- Stored data entries:
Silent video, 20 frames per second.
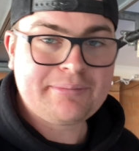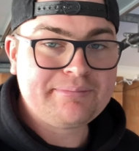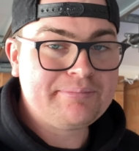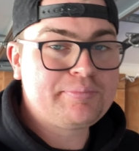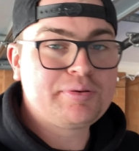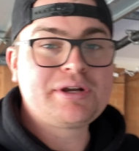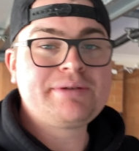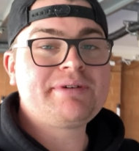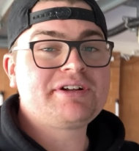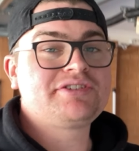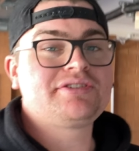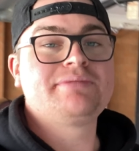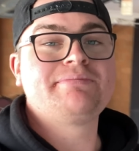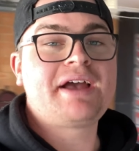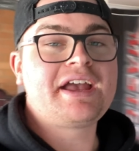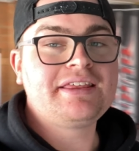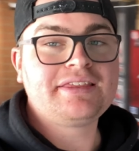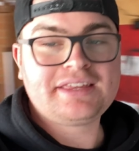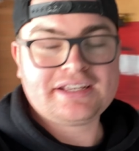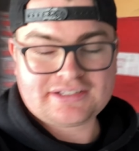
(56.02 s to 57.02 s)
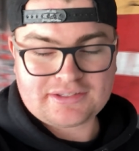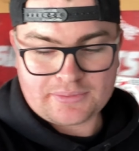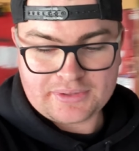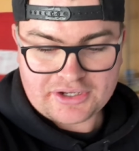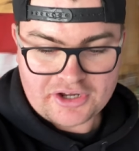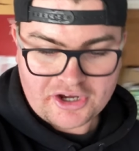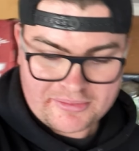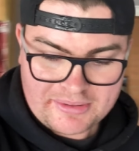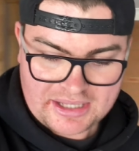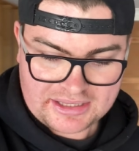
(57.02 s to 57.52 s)
pretty much the main things that we
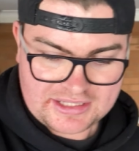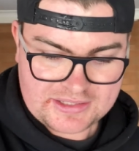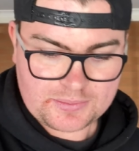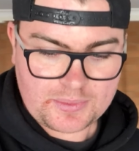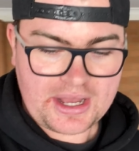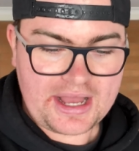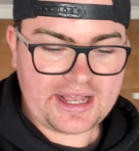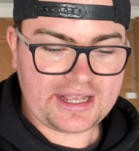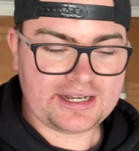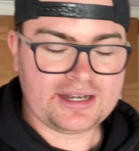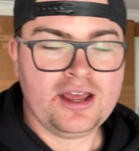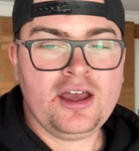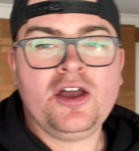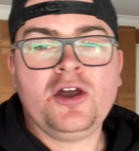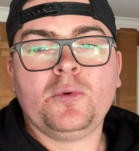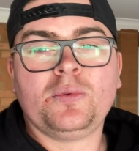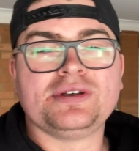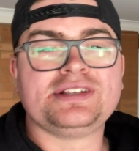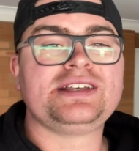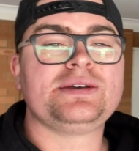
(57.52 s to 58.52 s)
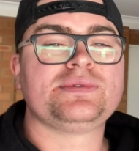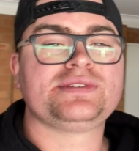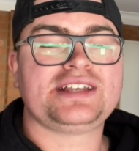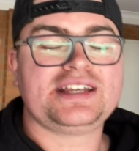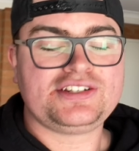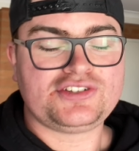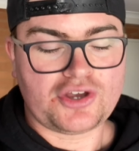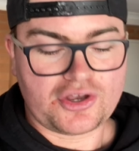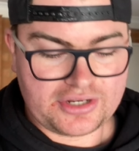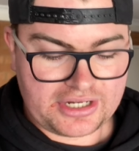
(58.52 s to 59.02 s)
know about this wagon was it was a
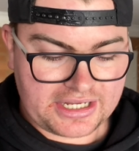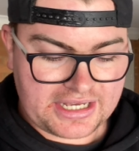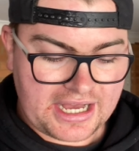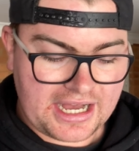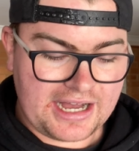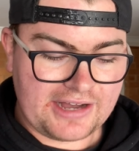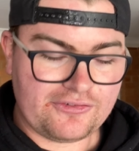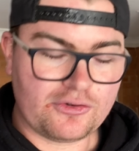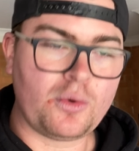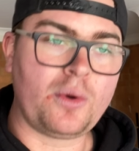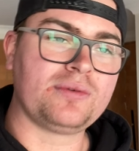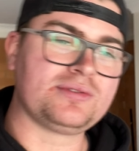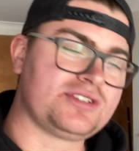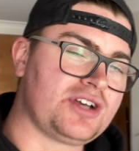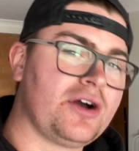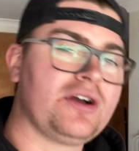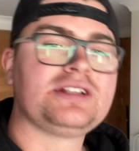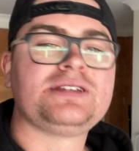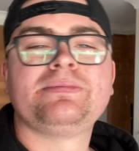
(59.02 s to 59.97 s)
donor car for what was going to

- WHAT YOU ARE ASKED TO DO: Set down the records above exactly, leaving out pictures.

- SOLUTION TO THIS PROBLEM:
Silent video, 20 frames per second.
(56.02 s to 57.02 s)
(57.02 s to 57.52 s)
pretty much the main things that we
(57.52 s to 58.52 s)
(58.52 s to 59.02 s)
know about this wagon was it was a
(59.02 s to 59.97 s)
donor car for what was going to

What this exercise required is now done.